Tell me how many lines in the data below hold the string "language", and say nothing else.

• **Data for review**
Start of Block

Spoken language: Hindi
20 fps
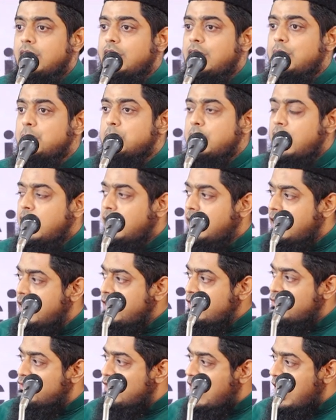कि मैंने
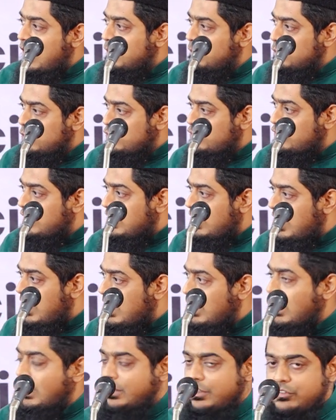जानबूझकर ये
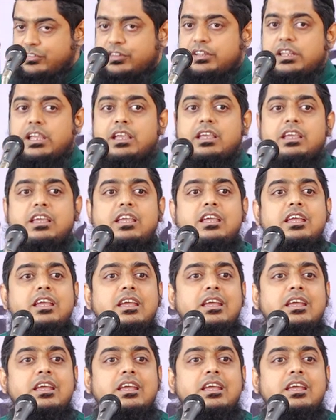हरकत इसलिए की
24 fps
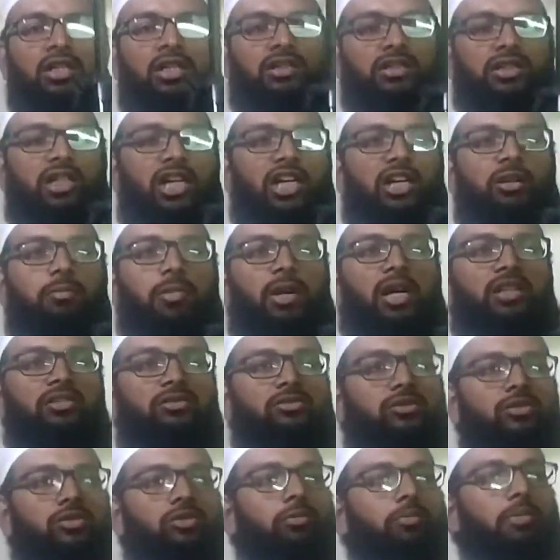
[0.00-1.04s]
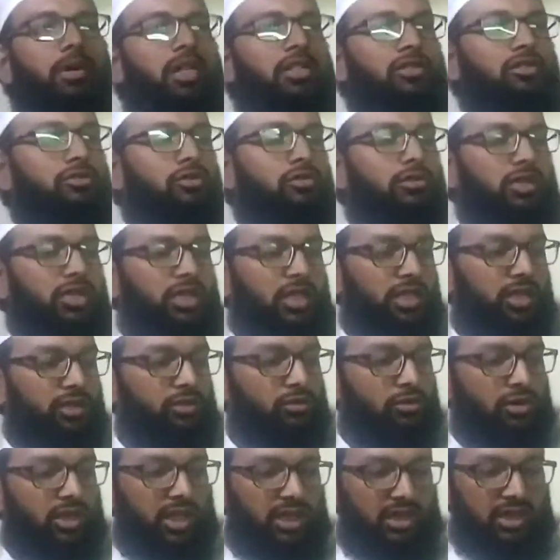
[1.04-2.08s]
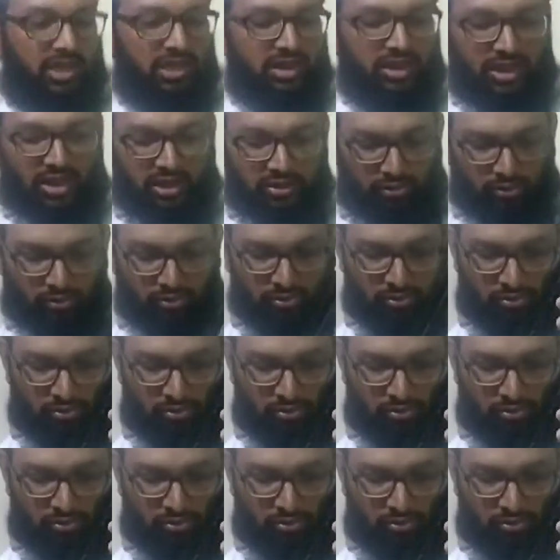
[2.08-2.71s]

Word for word: साढ़े पाँच सौ पाँच सौ छः सौ कहता था तो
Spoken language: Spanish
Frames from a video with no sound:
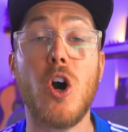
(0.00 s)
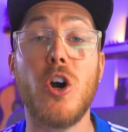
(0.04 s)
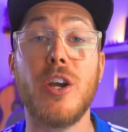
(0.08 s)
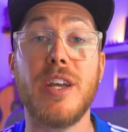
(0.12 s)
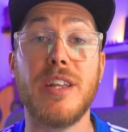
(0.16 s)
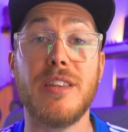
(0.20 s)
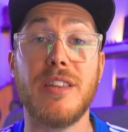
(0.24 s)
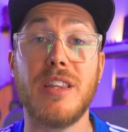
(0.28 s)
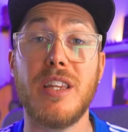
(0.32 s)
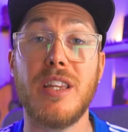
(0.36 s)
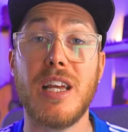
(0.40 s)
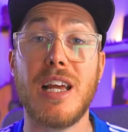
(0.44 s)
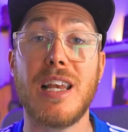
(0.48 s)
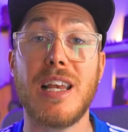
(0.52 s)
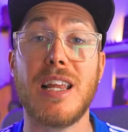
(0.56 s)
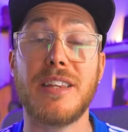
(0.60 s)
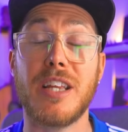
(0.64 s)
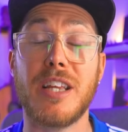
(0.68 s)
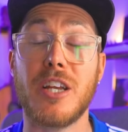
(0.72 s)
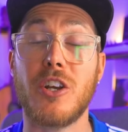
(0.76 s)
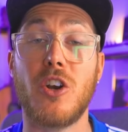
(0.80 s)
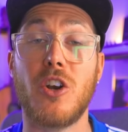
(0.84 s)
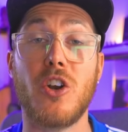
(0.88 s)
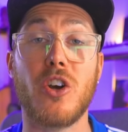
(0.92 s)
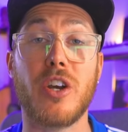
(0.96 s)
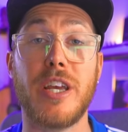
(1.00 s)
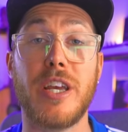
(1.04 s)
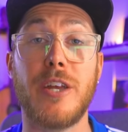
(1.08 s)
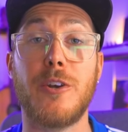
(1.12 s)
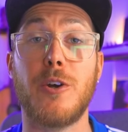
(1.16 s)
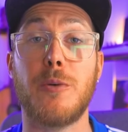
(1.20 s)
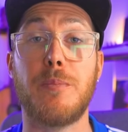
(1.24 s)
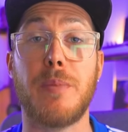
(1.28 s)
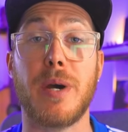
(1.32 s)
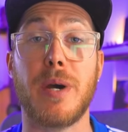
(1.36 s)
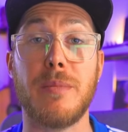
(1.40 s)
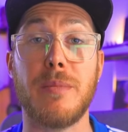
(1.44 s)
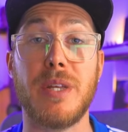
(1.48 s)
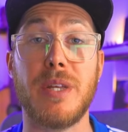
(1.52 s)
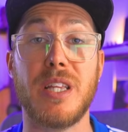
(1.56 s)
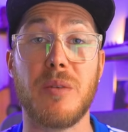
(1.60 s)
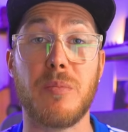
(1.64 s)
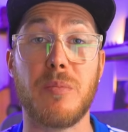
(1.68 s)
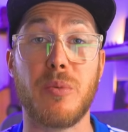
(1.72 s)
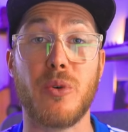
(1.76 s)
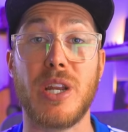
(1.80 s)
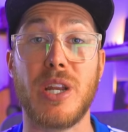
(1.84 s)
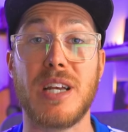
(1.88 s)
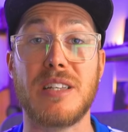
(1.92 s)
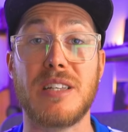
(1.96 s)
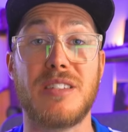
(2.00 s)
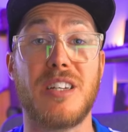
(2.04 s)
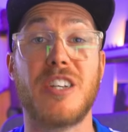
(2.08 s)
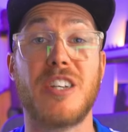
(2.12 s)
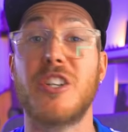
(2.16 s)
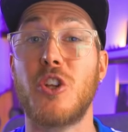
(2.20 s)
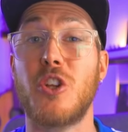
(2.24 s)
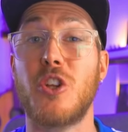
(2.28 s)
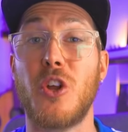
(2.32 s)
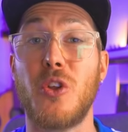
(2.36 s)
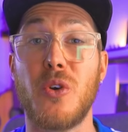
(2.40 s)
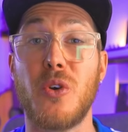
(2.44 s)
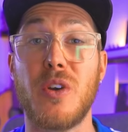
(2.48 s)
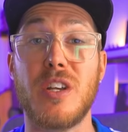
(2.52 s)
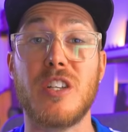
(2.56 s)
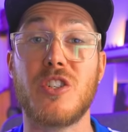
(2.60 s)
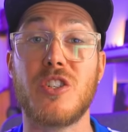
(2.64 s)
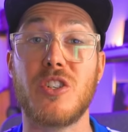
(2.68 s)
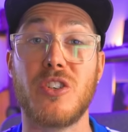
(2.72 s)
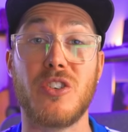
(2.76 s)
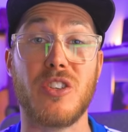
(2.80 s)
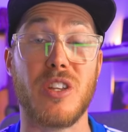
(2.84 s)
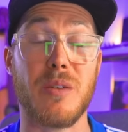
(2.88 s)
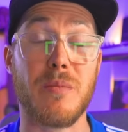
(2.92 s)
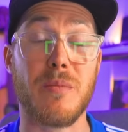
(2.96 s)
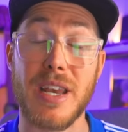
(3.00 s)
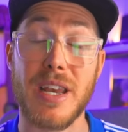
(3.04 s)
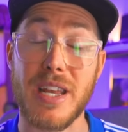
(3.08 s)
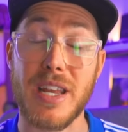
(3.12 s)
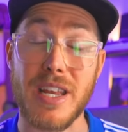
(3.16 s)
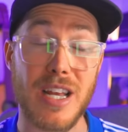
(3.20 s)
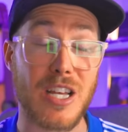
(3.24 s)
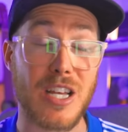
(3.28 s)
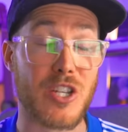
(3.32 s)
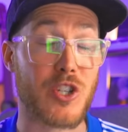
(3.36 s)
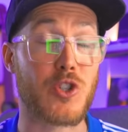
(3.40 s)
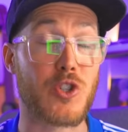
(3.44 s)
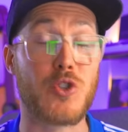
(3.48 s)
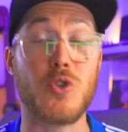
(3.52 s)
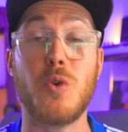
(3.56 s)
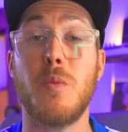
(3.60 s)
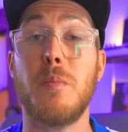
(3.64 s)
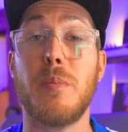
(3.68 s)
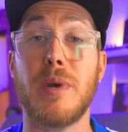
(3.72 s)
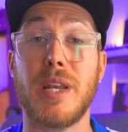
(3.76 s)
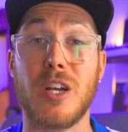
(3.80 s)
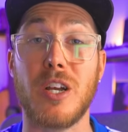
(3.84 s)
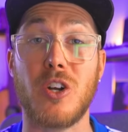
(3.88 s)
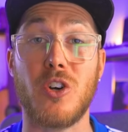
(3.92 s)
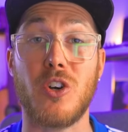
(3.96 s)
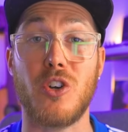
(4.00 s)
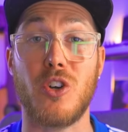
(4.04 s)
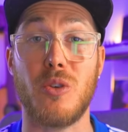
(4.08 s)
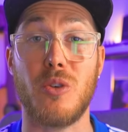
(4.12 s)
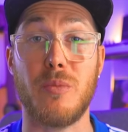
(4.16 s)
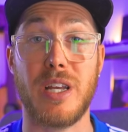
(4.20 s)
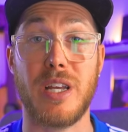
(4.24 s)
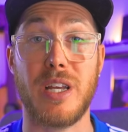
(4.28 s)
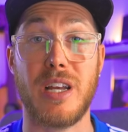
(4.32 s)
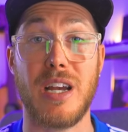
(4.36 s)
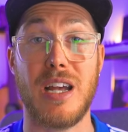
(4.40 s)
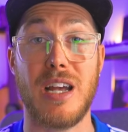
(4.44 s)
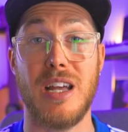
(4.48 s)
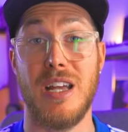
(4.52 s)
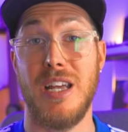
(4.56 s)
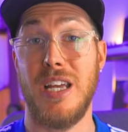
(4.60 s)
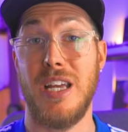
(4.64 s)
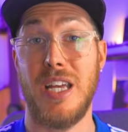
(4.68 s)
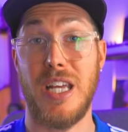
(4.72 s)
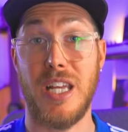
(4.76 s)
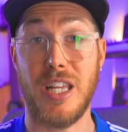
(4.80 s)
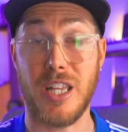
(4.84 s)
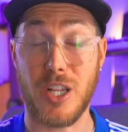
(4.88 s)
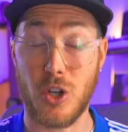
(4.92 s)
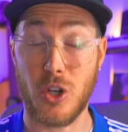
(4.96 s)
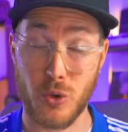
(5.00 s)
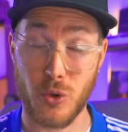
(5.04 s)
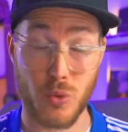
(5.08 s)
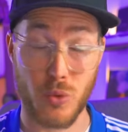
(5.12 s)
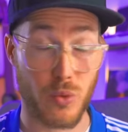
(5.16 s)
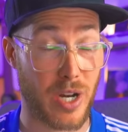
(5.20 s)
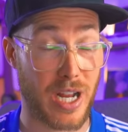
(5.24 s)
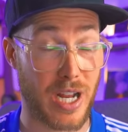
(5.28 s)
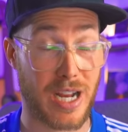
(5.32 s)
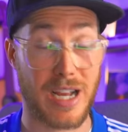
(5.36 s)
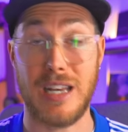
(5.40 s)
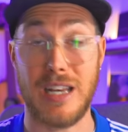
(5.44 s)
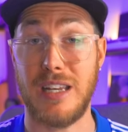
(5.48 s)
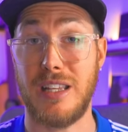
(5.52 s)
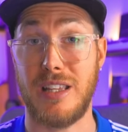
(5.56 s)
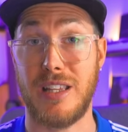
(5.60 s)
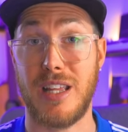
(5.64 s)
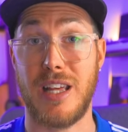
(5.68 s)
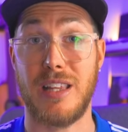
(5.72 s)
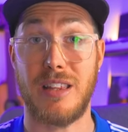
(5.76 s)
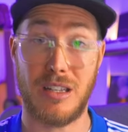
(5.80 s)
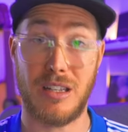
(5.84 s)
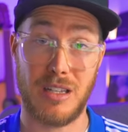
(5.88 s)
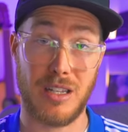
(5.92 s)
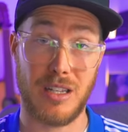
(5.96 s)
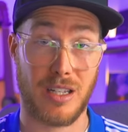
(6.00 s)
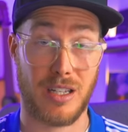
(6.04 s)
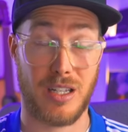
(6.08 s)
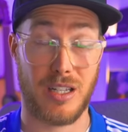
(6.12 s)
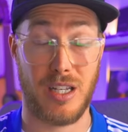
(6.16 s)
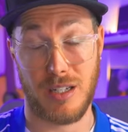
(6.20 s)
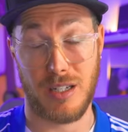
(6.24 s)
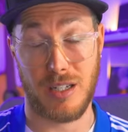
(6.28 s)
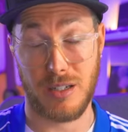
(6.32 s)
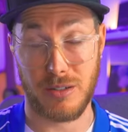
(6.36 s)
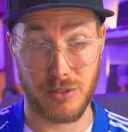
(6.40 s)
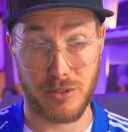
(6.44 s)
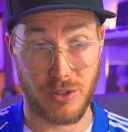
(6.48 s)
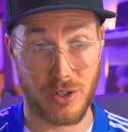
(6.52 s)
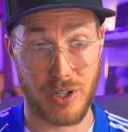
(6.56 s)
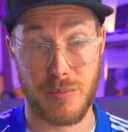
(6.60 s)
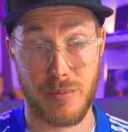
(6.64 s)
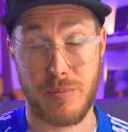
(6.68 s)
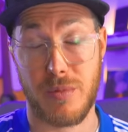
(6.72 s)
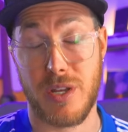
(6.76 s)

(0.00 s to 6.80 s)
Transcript: Hoy en día la tecnología nos permite poder hacer todo eso de manera súper económica y con una calidad que, no les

End of Block

• **Solution for this exercise**
2